A fourth concept, from Lightbridge, a new U.S. market entrant, combines uranium and zirconium into a single, less reactive alloy shaped like a licorice stick, a configuration that would transfer heat better. The uranium would have to be enriched to higher levels than are allowed today, so U.S. regulations would have to change.

For decades utility owners have had difficulty gaining regulatory approval for any type of new fuel, but they are trying again, sensing a need to compete with inexpensive natural gas and increasingly abundant solar and wind power. U.S. owners are getting design and manufacturing help from an extensive nuclear research and development infrastructure, notably the National Laboratories. Yet the effort is quickly becoming global. In July 2018 scientists from the U.S. and the European Union held a workshop at Idaho National Laboratory to discuss how to best pool research on both continents. The Organisation for Economic Co-operation and Development is developing a framework for testing new fuels. If accident-tolerant fuels perform well, nuclear power could regain momentum in Japan, where debate continues about how much of the nation’s reactor fleet to restart.
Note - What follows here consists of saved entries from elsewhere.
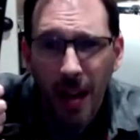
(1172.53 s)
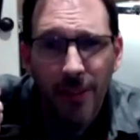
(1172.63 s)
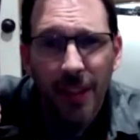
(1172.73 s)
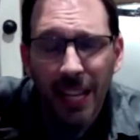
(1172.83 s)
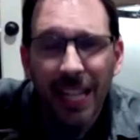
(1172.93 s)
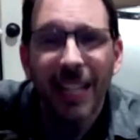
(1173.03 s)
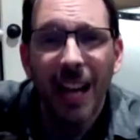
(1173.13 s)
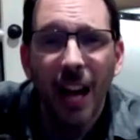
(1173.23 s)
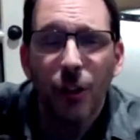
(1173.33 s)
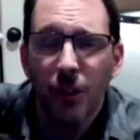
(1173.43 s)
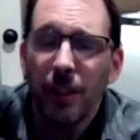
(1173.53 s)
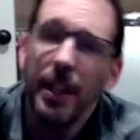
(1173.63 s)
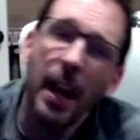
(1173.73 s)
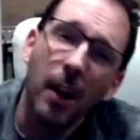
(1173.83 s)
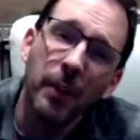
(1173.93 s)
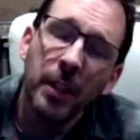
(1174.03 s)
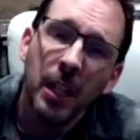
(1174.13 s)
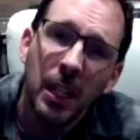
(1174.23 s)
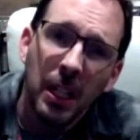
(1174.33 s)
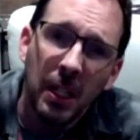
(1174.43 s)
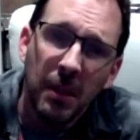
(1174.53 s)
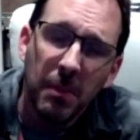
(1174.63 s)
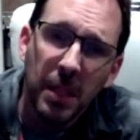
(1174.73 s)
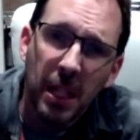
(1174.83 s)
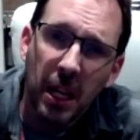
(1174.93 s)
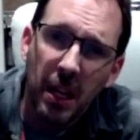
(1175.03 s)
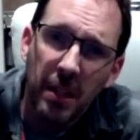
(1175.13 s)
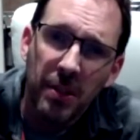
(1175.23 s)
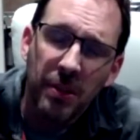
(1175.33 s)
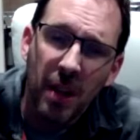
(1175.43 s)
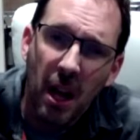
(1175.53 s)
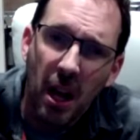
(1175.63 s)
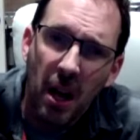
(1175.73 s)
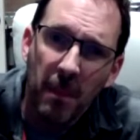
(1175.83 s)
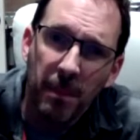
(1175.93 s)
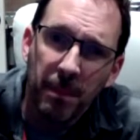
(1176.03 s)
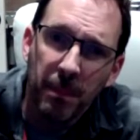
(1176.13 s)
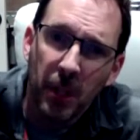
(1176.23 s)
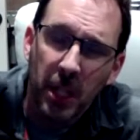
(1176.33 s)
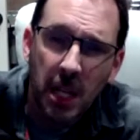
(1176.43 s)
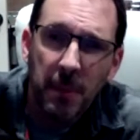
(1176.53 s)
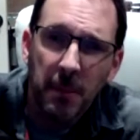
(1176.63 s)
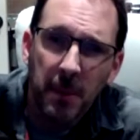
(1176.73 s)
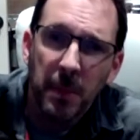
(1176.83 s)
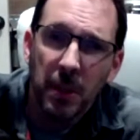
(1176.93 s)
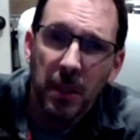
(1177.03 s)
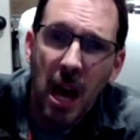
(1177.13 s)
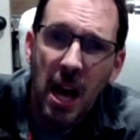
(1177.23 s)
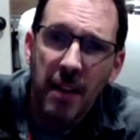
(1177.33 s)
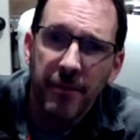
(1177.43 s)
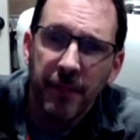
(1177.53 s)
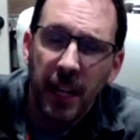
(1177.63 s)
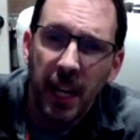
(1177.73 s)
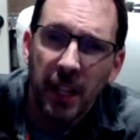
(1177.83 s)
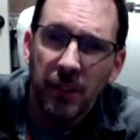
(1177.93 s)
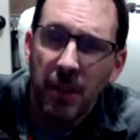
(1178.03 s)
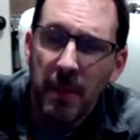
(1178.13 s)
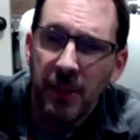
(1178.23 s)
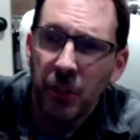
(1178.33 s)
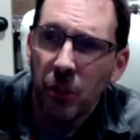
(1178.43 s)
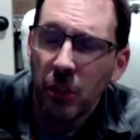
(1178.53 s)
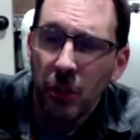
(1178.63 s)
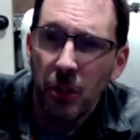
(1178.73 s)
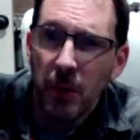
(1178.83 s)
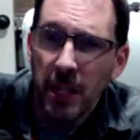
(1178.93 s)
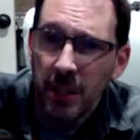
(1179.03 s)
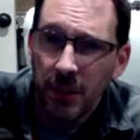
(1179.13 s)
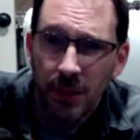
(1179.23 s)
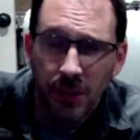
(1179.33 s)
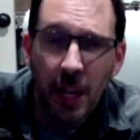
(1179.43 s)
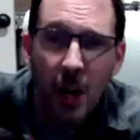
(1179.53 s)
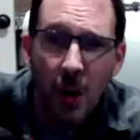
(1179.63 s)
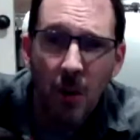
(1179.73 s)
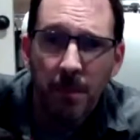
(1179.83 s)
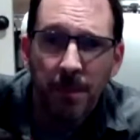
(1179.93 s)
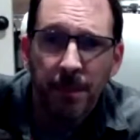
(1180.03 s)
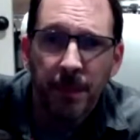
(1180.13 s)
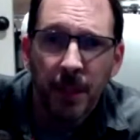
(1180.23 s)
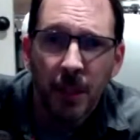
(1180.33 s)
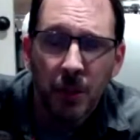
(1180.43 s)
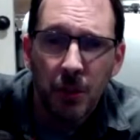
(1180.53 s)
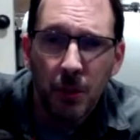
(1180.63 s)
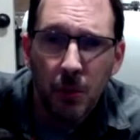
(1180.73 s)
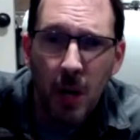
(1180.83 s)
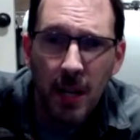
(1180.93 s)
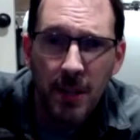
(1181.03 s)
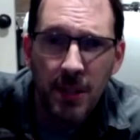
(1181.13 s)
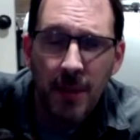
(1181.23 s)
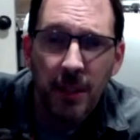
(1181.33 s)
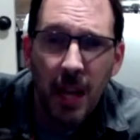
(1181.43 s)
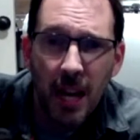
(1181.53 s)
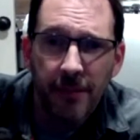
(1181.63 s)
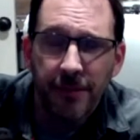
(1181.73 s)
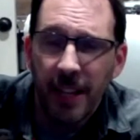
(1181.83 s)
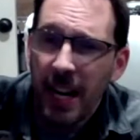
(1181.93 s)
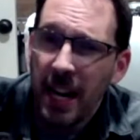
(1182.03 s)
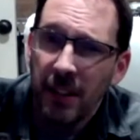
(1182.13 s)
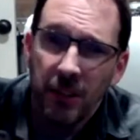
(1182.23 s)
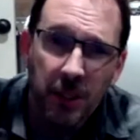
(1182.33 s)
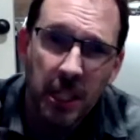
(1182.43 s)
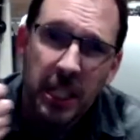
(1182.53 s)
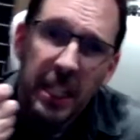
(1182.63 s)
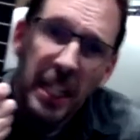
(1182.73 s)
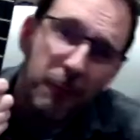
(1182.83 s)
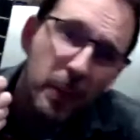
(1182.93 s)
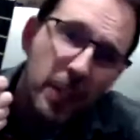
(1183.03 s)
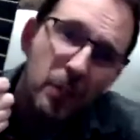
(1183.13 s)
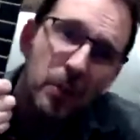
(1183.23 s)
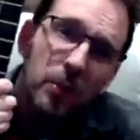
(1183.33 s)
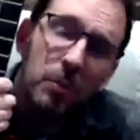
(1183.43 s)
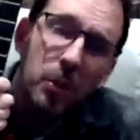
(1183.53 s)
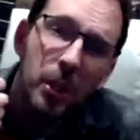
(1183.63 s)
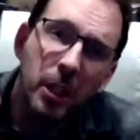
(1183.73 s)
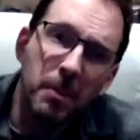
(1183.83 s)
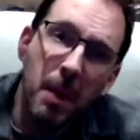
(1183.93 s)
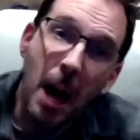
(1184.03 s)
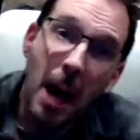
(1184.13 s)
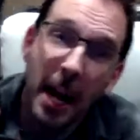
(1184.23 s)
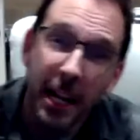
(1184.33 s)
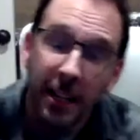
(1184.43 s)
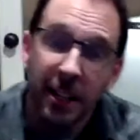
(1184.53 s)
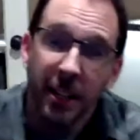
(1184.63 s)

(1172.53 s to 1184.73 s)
they cannot shut down because they're keeping people alive. And the best thing you can do is to stay home to save a life. And if we can do some good by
Of course, significant hurdles must be cleared. Considerable in-core testing of small fuel quantities and computer modeling of performance, under both normal operating and accident conditions, have to be done before new fuels are ready for commercial use. Industry skeptics will have to be convinced that the new materials will work as promised. More advanced modeling techniques are coming online to aid this effort. Simulation technology at the U.S. Department of Energy’s Consortium for Advanced Simulation of Light Water Reactors, based at Oak Ridge National Laboratory in Tennessee, could significantly speed up basic research, engineering development and commercialization.

If data from trials are convincing, the U.S. fuel-supply chain—from the fabrication shop to the reactor-refueling floor—would have to retool, and plant processes and procedures would have to be adjusted. Regulators would have to approve every step.

Rethinking fuel may be just the beginning of greater change. Scientists and engineers are designing high-temperature gas-cooled reactors that would use uranium particles wrapped in exotic coatings; gumball-like pellets themselves would control the nuclear reaction rather than control rods commonly inserted among fuel rods. Also underway are molten salt reactors, in which the fuel and reactor coolant can be combined, allowing simple mechanisms to prevent overheating.

The natural gas, solar and wind industries have changed considerably in just a few years. The nuclear energy industry may be ready to reinvent itself as well.

*Editor’s Note (7/4/19): This sentence was edited after posting to clarify that the fuel rods are contained within the hexagonal structures.